Мост привел меня к улице Гоголя, к дому, где я прожил первые семь лет своей жизни и где кончилось мое безмятежное детство. Дом стоял на своем месте, потускневший, но не тронутый войной, в бельэтаже за окнами нашей комнаты шла чужая жизнь, и бородатые атланты, согнувшись под балконами дома, стоящего напротив, подмигнули мне как старому знакомому.
Дом и квартиру Кобозевых я нашел легко, но испытал при этом некоторый шок. У звонка, как это бывает на дверях коммунальных квартир, была укреплена табличка, где было обозначено, кому из соседей сколько раз звонить. Правда, фамилии соседей были одинаковы: Кобозевы. Я позвонил Татьяне Ивановне. Дверь открыла немолодая женщина, которую я сразу узнал.
– Здравствуйте, тетя Таня, – сказал я, – вы помните маленького Мишу Бродского? Это я.
– Боже мой! – сказала Татьяна Ивановна. – Ты вырос, а мы постарели. Входи.
Она повела меня в большую комнату, которая раньше служила столовой большой семье. За столом сидели сестры: Наталья Ивановна, когда-то восемнадцатилетняя красавица Наташа, которой десять лет лагерей сломали жизнь, и Ольга Ивановна, которую я не знал, доктор-офтальмолог, вернувшаяся в Одессу после войны. Ненадолго в комнату зашел сын Татьяны, Толя, который в годы войны был крохотным ребенком, а теперь это был молодой человек, посвятивший себя военной службе и не очень интересующийся временами своего младенчества. Теперь в квартире жили несколько родственных семей, каждая семья своей жизнью, а старшее поколение, Иван Алексеевич и Мария Михайловна, умерли. Экспансивный одессит, с которым мы разговорились на пароходе и который встретил недавно Марию Михайловну на Привозе, похоже, был не в ладах со временем.
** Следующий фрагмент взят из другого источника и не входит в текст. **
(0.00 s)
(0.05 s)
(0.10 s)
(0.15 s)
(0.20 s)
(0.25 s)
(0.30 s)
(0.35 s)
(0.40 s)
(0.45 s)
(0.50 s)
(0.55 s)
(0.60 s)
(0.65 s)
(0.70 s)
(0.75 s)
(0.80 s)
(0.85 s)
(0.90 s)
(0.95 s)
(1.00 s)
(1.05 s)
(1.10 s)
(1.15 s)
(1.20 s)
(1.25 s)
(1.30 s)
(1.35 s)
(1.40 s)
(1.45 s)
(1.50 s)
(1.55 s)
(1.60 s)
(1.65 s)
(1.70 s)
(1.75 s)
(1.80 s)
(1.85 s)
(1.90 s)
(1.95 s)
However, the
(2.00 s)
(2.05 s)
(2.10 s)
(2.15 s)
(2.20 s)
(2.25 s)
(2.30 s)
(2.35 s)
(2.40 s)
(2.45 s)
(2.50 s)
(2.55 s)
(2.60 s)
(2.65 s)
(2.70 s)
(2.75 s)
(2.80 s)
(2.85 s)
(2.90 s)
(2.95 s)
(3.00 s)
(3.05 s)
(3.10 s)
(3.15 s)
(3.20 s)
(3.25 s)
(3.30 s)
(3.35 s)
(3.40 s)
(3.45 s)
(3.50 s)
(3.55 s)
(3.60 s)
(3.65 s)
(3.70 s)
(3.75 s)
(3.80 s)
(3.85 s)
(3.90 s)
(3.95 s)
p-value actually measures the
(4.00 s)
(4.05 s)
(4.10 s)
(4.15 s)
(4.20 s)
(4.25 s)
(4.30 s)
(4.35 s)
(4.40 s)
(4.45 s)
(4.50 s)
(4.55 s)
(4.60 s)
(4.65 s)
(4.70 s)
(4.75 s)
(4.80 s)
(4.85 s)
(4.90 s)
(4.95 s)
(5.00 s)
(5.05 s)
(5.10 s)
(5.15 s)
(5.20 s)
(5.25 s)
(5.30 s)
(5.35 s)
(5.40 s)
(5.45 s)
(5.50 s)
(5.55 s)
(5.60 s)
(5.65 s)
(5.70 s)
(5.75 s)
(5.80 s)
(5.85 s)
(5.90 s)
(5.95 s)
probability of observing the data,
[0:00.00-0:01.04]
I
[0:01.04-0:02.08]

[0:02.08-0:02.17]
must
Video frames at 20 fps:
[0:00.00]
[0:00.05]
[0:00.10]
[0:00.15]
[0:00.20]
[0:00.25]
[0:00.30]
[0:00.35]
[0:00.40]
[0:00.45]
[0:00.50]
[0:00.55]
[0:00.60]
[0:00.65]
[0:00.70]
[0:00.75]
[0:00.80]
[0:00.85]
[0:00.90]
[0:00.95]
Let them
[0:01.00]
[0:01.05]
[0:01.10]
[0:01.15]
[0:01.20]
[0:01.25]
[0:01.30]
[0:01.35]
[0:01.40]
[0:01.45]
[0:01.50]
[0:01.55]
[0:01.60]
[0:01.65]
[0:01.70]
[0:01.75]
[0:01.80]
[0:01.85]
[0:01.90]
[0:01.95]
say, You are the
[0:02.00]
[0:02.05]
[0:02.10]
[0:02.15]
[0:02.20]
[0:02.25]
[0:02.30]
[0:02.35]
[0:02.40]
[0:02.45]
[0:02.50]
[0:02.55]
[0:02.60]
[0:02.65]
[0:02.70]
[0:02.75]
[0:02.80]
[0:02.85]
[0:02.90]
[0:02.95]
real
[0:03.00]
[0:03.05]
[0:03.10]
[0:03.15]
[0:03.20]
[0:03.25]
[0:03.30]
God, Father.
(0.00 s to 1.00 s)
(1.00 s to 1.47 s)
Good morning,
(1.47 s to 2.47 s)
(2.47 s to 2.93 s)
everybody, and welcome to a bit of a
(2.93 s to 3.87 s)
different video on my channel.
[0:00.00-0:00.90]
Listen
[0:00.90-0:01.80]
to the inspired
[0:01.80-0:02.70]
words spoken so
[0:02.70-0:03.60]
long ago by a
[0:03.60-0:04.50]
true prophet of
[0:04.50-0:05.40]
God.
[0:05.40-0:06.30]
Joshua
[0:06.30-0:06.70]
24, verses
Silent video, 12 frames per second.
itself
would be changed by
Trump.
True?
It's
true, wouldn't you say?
Ребенок, который после освобождения Одессы, то есть два десятка лет тому назад, покинул спасшую его семью, теперь был молодым столичным человеком, видимо, успешным или казавшийся таким. И Татьяна Ивановна, и Наташа засыпали меня вопросами, я немного рисовался, слегка приукрашивая свою жизнь. Возможно, мне хотелось выглядеть как можно лучше в глазах людей, которые были добры ко мне в трудные годы.
Здесь, я думаю, подходящее место, чтобы перепрыгнуть в наши дни через полвека и рассказать о том, как я снова мысленно вернулся в далекие времена моего детства.
Клуб одесситов
В середине восьмого десятка, то есть на границе, когда второй пожилой возраст переходит в фазу официально признаваемой старости, я получил первый серьезный сигнал о том, что жизнь человеческая имеет свои пределы, и они, возможно, не слишком далеки. Замечательный кардиолог профессор Сыркин поставил мне диагноз «нестабильная стенокардия», что в переводе на бытовой язык означает предынфарктное состояние. Современная медицина научилась неплохо с этим справляться, мне срочно поставили на коронарные сосуды два стента и позволили жить дальше.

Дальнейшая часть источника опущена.